Nipple Problems: How to Get Your Breasts Adjusted to Breastfeeding

Nipple Problems: How to Get Your Breasts Adjusted to Breastfeeding

Ask any mother who has breastfed before and we’ll bet good money that they’ll say two things. The first is they don’t regret doing it because it’s so good for their baby’s health and well-being. Second, there were times when they wanted to run to the nearest store to pick up a bottle because, to say their nipples went through the ringer, is a MAJOR understatement!

It’s not uncommon for nipples to end up cracked, sore and sometimes even bleeding (ugh!). But that doesn’t mean it’s the kind of pain that’s unavoidable. Through trial and error, there are some things women have learned that make breastfeeding a lot easier on the body. And the best thing is the remedies are as cheap as they are effective.

Use Your Own Milk

The amount of vitamins and minerals that are in breast milk truly blows the mind! That’s probably why some women find relief in gently squeezing their nipples, just enough for some milk to coat them and then allowing the milk to air dry. It’s been known to help to soothe cracked or blistered nipples. If they’re slightly bleeding, you might want to put an ice pack on them as well.

Apply Some Olive Oil

As far as moisturizers go, a lot of people use lanolin. We don’t recommend it because it’s a by-product of sebum that comes from sheep’s wool.
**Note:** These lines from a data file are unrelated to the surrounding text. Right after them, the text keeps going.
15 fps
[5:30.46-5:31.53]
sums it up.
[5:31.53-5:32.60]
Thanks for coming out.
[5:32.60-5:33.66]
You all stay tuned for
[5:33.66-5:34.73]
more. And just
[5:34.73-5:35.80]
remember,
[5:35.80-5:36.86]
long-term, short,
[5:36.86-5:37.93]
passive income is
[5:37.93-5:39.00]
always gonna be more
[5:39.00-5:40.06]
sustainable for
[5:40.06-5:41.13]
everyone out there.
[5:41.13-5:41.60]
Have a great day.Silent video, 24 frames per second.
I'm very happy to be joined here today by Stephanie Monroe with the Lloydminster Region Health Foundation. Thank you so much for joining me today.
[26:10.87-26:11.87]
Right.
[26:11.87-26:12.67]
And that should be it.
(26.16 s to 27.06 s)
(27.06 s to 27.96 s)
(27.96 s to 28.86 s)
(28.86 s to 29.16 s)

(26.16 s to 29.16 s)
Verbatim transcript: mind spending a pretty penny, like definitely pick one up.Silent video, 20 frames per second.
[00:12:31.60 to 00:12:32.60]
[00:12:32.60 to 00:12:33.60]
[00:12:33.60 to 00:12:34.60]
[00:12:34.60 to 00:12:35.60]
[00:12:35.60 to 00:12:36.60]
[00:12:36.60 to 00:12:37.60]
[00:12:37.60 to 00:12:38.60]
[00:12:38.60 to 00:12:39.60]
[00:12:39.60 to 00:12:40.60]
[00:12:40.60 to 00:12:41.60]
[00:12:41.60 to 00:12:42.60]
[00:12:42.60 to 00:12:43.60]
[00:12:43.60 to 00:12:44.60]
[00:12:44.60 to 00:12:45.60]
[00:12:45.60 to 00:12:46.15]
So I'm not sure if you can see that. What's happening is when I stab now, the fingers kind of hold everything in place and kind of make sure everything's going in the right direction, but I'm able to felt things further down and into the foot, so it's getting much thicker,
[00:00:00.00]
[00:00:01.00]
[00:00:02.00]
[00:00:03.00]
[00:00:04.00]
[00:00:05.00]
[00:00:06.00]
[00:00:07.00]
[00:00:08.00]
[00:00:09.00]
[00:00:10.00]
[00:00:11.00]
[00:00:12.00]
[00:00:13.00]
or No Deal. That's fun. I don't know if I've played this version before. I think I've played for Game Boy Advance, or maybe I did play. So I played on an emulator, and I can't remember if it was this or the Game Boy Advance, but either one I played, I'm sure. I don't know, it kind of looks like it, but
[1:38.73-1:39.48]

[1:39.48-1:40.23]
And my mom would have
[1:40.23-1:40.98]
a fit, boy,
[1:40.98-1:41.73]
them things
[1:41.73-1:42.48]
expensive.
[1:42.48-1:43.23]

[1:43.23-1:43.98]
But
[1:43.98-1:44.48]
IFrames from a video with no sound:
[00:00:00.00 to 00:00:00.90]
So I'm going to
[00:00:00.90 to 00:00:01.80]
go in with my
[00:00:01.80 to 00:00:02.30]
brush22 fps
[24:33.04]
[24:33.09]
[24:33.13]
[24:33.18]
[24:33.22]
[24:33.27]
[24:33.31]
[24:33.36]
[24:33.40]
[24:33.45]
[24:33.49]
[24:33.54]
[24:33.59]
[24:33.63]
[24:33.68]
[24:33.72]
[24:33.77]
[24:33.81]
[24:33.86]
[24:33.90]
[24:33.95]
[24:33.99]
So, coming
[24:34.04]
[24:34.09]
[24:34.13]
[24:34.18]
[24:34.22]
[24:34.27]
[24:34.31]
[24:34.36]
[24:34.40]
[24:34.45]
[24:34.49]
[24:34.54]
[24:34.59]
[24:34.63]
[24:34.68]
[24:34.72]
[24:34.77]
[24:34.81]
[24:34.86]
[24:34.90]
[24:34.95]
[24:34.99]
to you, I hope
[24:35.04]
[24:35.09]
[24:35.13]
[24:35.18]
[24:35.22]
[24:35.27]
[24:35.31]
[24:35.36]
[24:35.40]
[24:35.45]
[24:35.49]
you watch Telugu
That means it could have pesticides in it and even cause allergic reactions in your baby if you put it on your nipples. A better alternative? Olive oil. It still adds moisture without any of the drama.

Or Tea Bags

Are you sore? Guess what’s proven to pull the soreness out? Tea bags! Herbal ones like chamomile feel really good, but a kind of tea that has bona fide results is black tea. The tannic acid in them is what does the trick. Either way, steep a couple of tea bags, let them cool until they are comfortable enough to place on your nipples and let them sit for 5-10 minutes.

Avoid Nipple Shields if Possible

Ideally, nipple shields are to help make breastfeeding easier on the mom and the baby if baby has a hard time latching. Don’t rely too much on them, though. They’re made out of a very thin silicone material and when your baby doesn’t latch on to it correctly, it alters the shape of the shield, doing more harm than good. If you’re having a difficult time, set an appointment with a certified lactation specialist or doula. Leave the shield as a last resort.

Encourage Self-Latching

If you’re still pregnant and reading this, click on this link here. It’s truly fascinating to see how a newborn can oftentimes “scoot” their way to your breasts if you just sit them on top of their chest and comfort them. Sometimes new moms are so anxious about breastfeeding that they don’t realize they are stuffing their breasts into their child’s face. For the baby, it's awkward and they usually have a hard time breathing. It really is better to encourage self-latching. You can read more about what that entails here.

Don’t Skip Feedings

When your nipples are already irritated, the last thing you want to do is have your baby on them any more than they need to be. But if you prolong your son or daughter’s feedings, that will only make them more irritable and more aggressive when it comes to your breasts. Like we said, it will be an adjustment, but give it about a month. With all of the other tips applied, things will get easier. You---and your nipples---will receive some much-needed relief!